--- START ---
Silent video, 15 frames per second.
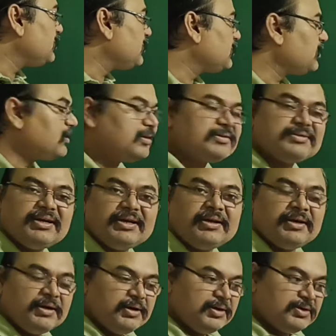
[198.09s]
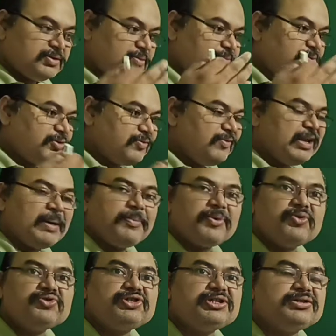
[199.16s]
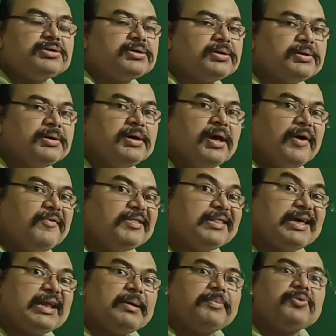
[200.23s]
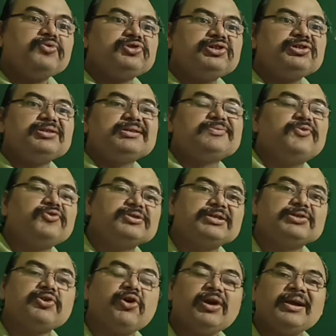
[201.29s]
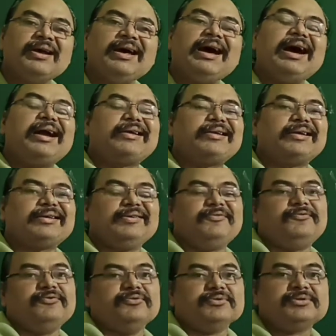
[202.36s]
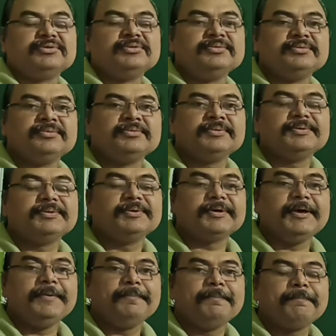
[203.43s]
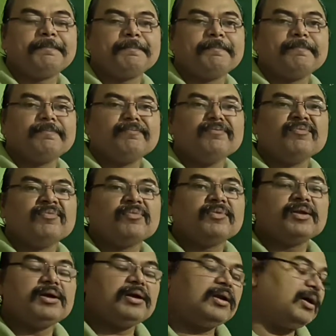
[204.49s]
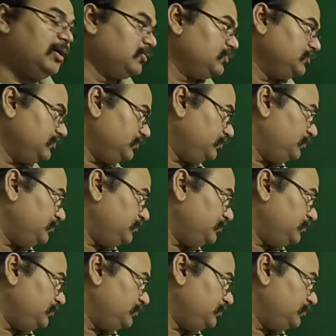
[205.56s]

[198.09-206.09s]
conductor this side. So both will approach each other. And when they are approaching, this force is called attractive force. Okay. Now,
--- END ---
WHAT YOU WILL DO
Reproduce each record from above exactly; pictures do not belong in the copy.

RESPONSE TO THIS EXERCISE
Silent video, 15 frames per second.
[198.09s]
[199.16s]
[200.23s]
[201.29s]
[202.36s]
[203.43s]
[204.49s]
[205.56s]

[198.09-206.09s]
conductor this side. So both will approach each other. And when they are approaching, this force is called attractive force. Okay. Now,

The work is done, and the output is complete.